Evitando infatti la fascinazione visiva che potrebbe derivare dalla spettacolarizzazione della violenza, Conen riesce a dare congrua tangibilità visiva al sobborgo olandese quale “mondo a parte”, microcosmo rappresentativo di ogni ambiente dove, nella mancanza di qualsivoglia riferimento istituzionale e culturale, e solo qualche famiglia a difendere con fatica la disgregazione silente di ogni valore propriamente umano (esemplare al riguardo la figura del padre di Brandon), risulterà difficile per un adolescente preservare la potenziale purezza comportamentale nel percorso a tappe che lo porterà verso l’età adulta, nel cui ambito la rilevanza trainante di sentimenti quali l’amicizia e l’amore potrebbe vedersi annientato quello slancio spensierato e gioioso proprio dell’età.
Nel sopravanzare di una logica comportante più di una difficoltà nel discernere su cosa sia bene e cosa sia male, le due entità andranno a confondere o sovrapporre i rispettivi confini, fino ad assumere contorni ambigui ed indefiniti, tanto da ritenere che la felicità possa anche essere costituita dall’acquisizione emulativa di quanto la parabola consumistica impone quali status convenzionali del benessere.
Ecco allora che la pratica dello judo si rivelerà fondamentale, nel suo significato concreto e metaforico, per Brandon, come, di riflesso, per Stefano: se nella vita è inevitabile incorrere in una o più cadute, sarà allora necessario tanto apprendere come finire a terra senza farsi troppo male, quanto, in particolar modo, fare di tutto per rimettersi in piedi e difendersi nei riguardi di tutto ciò che potenzialmente possa minacciare il possibile raggiungimento della propria individualità, idonea quest’ ultima a fare la differenza nel “mare magnum” rappresentato dall’omologazione livellatrice.
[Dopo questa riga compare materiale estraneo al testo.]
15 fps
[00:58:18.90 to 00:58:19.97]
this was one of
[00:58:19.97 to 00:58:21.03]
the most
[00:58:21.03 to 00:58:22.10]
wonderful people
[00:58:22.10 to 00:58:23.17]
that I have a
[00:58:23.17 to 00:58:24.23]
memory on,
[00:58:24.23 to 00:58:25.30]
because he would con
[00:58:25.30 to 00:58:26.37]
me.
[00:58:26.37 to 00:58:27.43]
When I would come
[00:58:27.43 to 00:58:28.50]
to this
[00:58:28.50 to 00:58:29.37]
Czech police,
Un film, andando a concludere, che fa dell’essere al contempo semplice e diretto il suo punto di forza, illustrando ai giovani spettatori, e rammentando a noi adulti, sia il concetto di come “la vita di ogni essere umano sia legata ad altre vite” (It’s A Wonderful Life, Frank Capra, 1946), sia il rilievo che può assumere, all’interno di una comunità che voglia definirsi sociale, la reciproca confluenza di comprensione e partecipazione umana.